● REQUIREMENT: Please reproduce all the records exactly while leaving out their pictures.

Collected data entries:
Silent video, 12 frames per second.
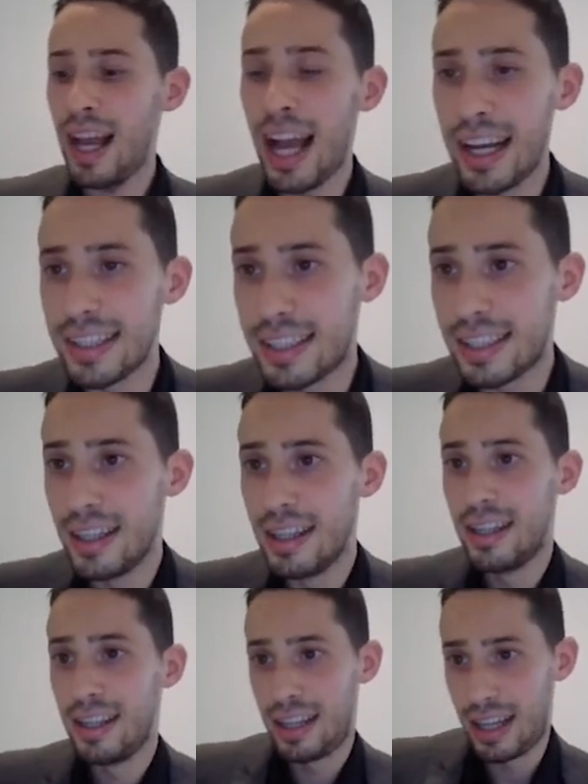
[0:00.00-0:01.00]
as
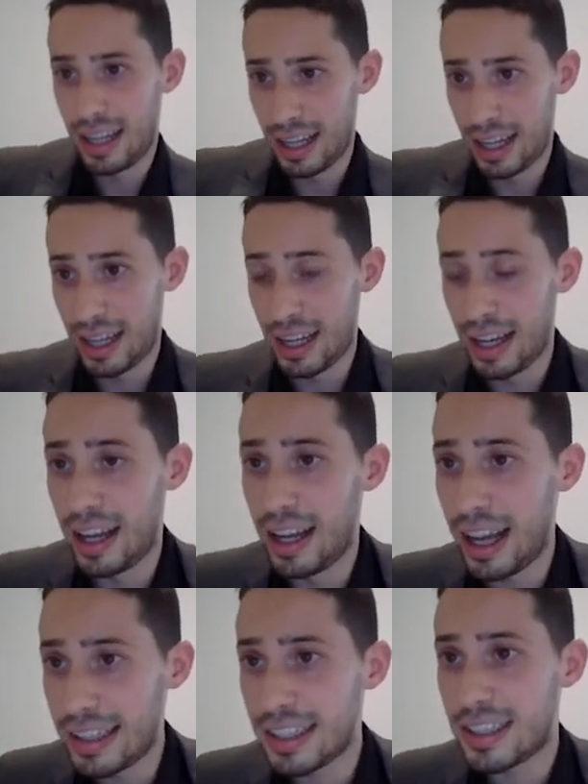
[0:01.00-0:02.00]

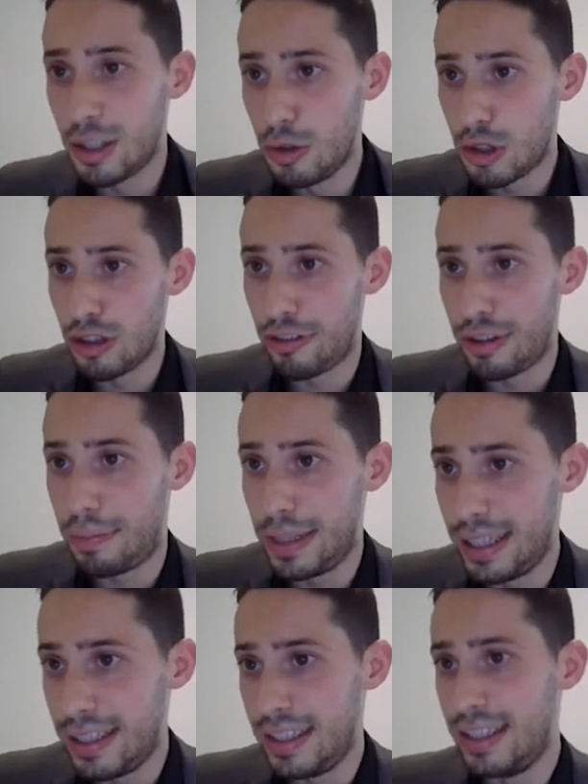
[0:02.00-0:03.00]
a solution of the
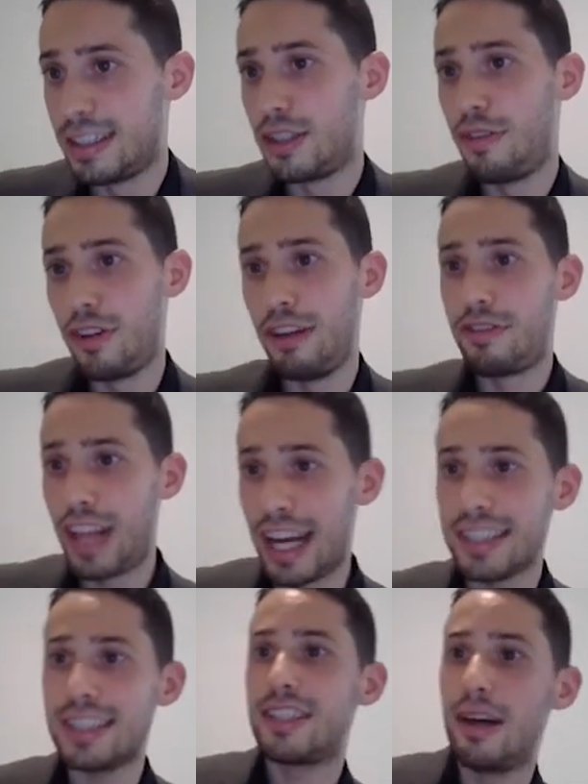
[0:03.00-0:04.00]
PDE. So if
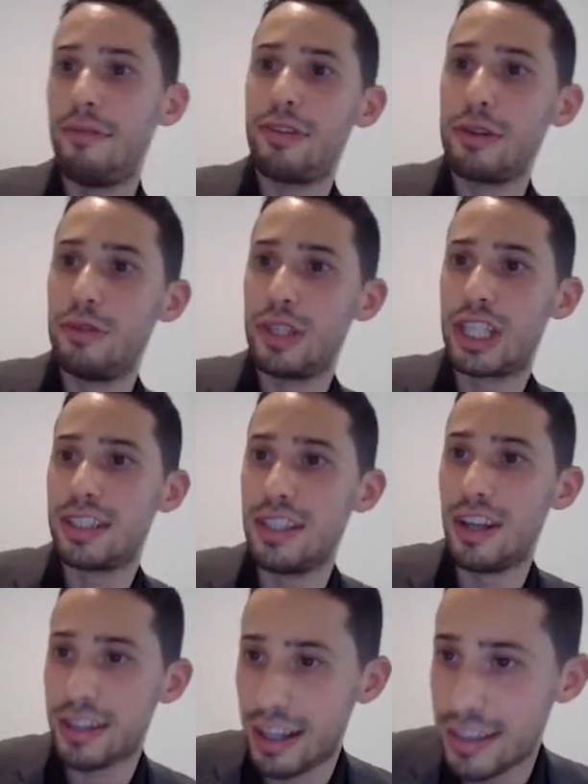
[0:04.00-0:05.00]
that is something which is
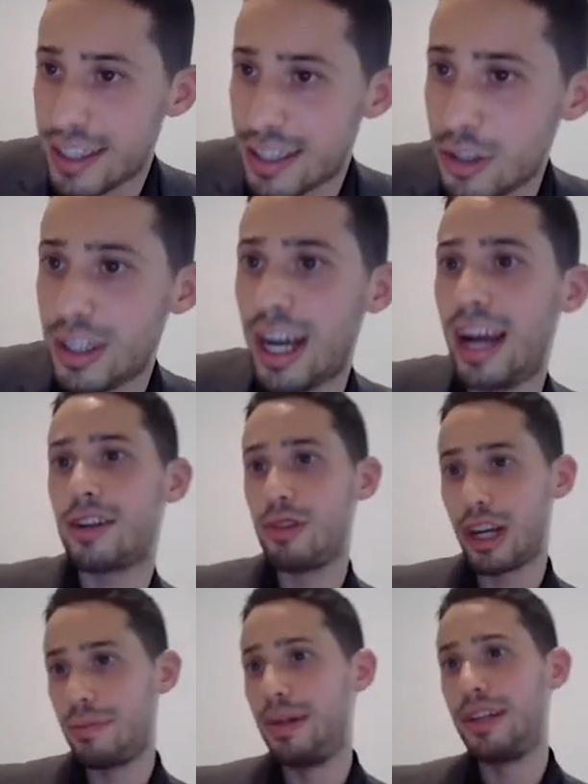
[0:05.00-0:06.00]
not understood, I
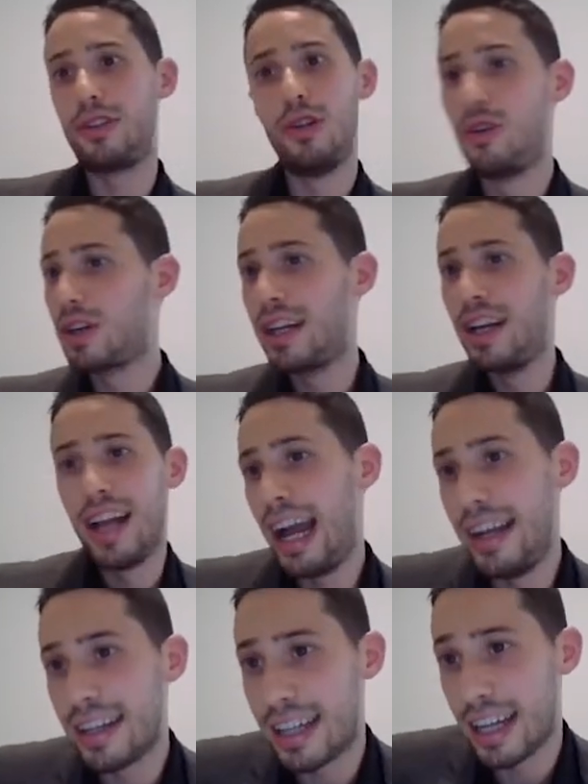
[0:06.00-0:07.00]
recommend to look
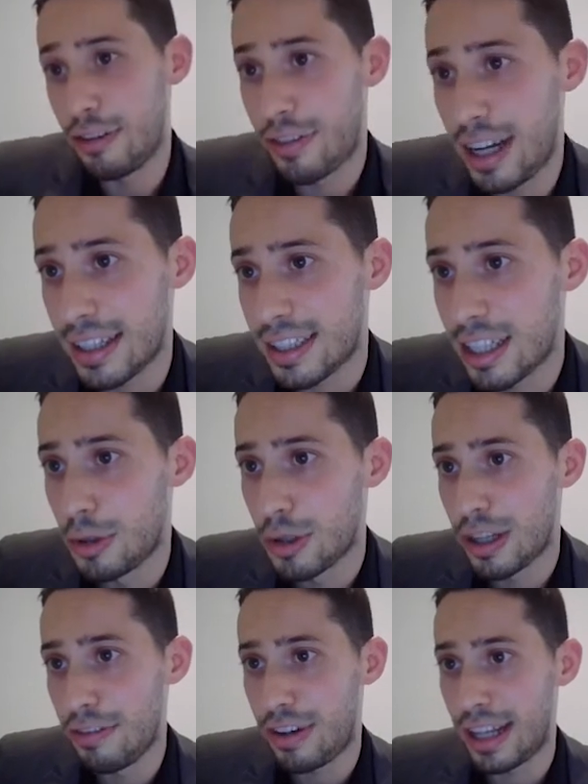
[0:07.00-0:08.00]
any kind of classical
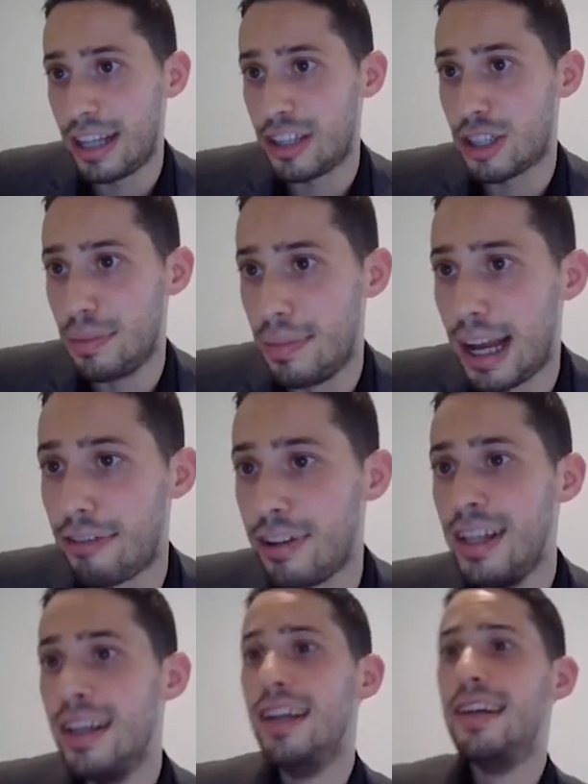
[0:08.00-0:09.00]
book in financial math.
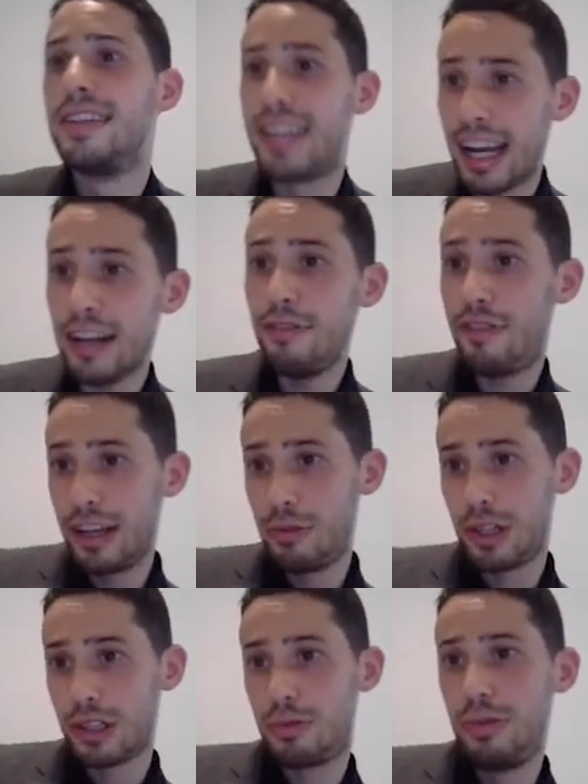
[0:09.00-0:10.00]
Second thing
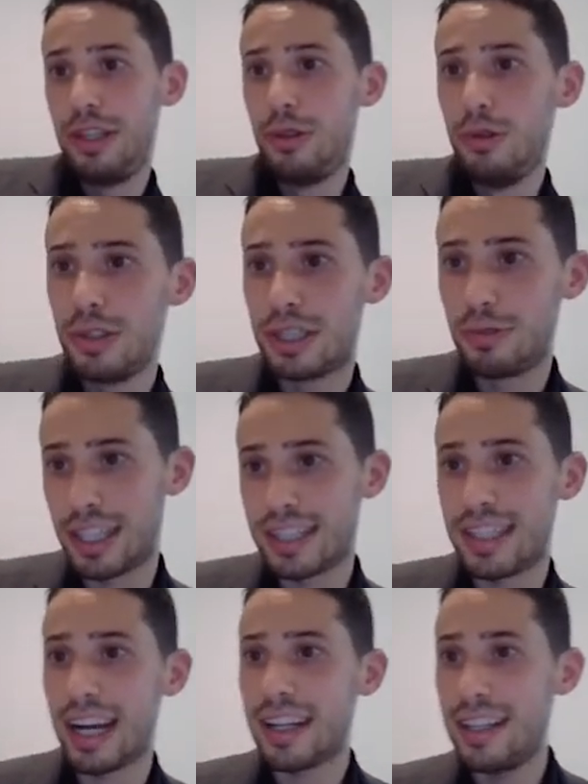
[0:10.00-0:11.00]
what we used was
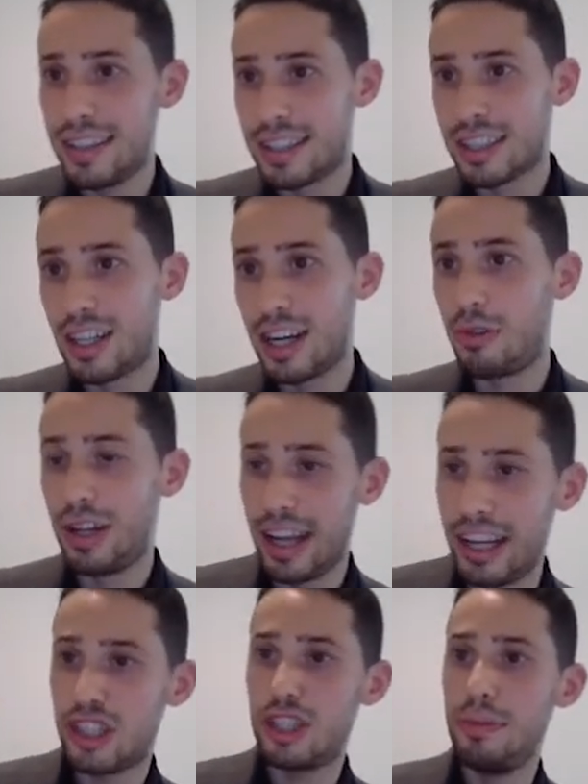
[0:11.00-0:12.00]
exactly this
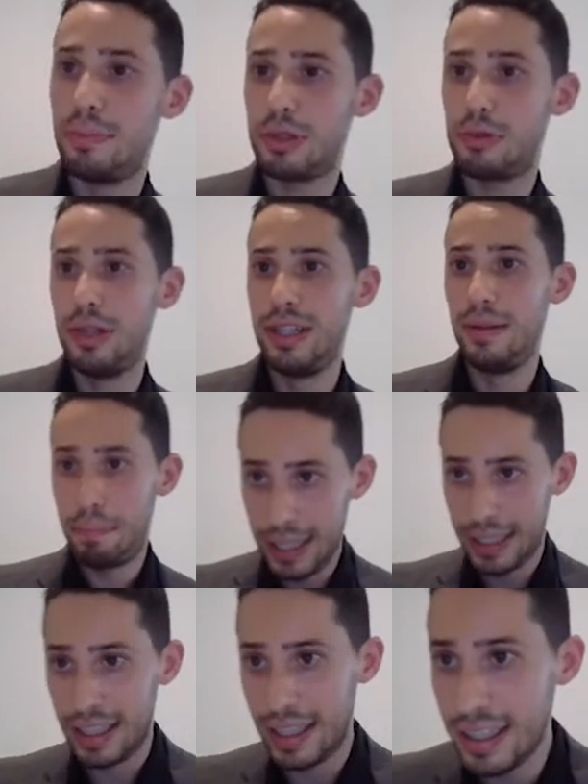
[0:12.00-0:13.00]
relation between
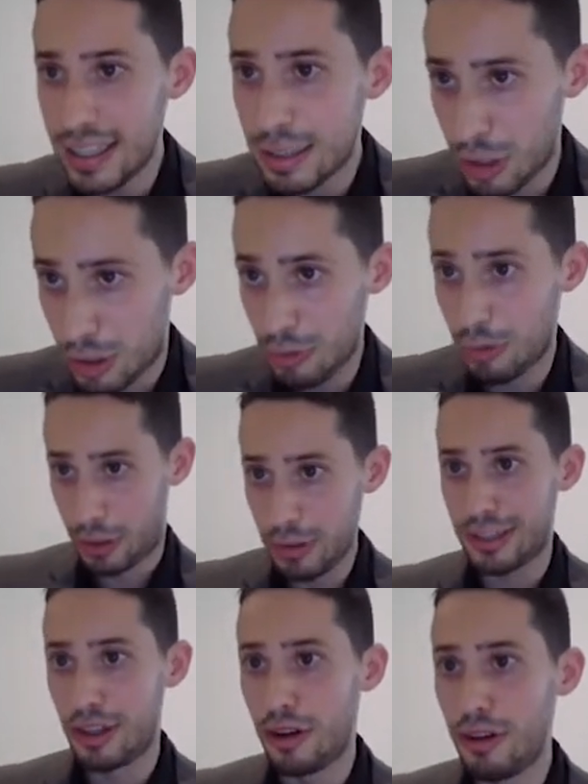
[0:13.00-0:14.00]
PDEs, which you want to
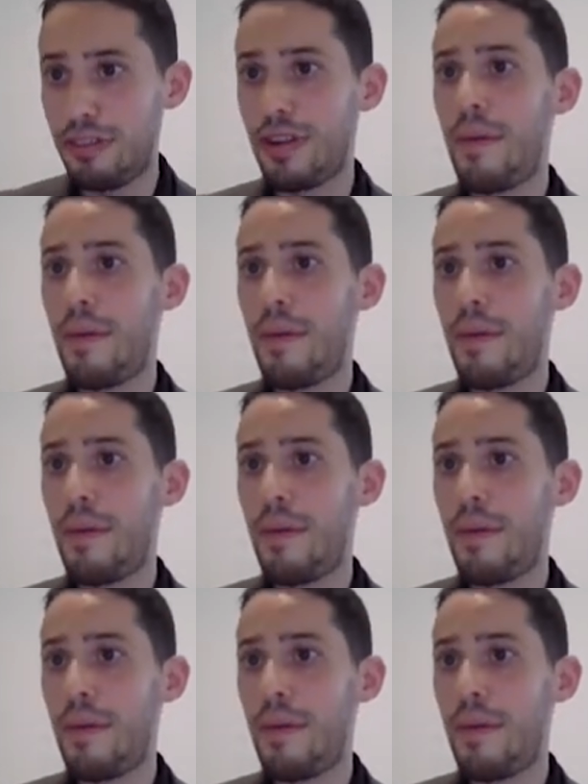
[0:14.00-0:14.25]
solve,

● RESPONSE:
Silent video, 12 frames per second.
[0:00.00-0:01.00]
as
[0:01.00-0:02.00]

[0:02.00-0:03.00]
a solution of the
[0:03.00-0:04.00]
PDE. So if
[0:04.00-0:05.00]
that is something which is
[0:05.00-0:06.00]
not understood, I
[0:06.00-0:07.00]
recommend to look
[0:07.00-0:08.00]
any kind of classical
[0:08.00-0:09.00]
book in financial math.
[0:09.00-0:10.00]
Second thing
[0:10.00-0:11.00]
what we used was
[0:11.00-0:12.00]
exactly this
[0:12.00-0:13.00]
relation between
[0:13.00-0:14.00]
PDEs, which you want to
[0:14.00-0:14.25]
solve,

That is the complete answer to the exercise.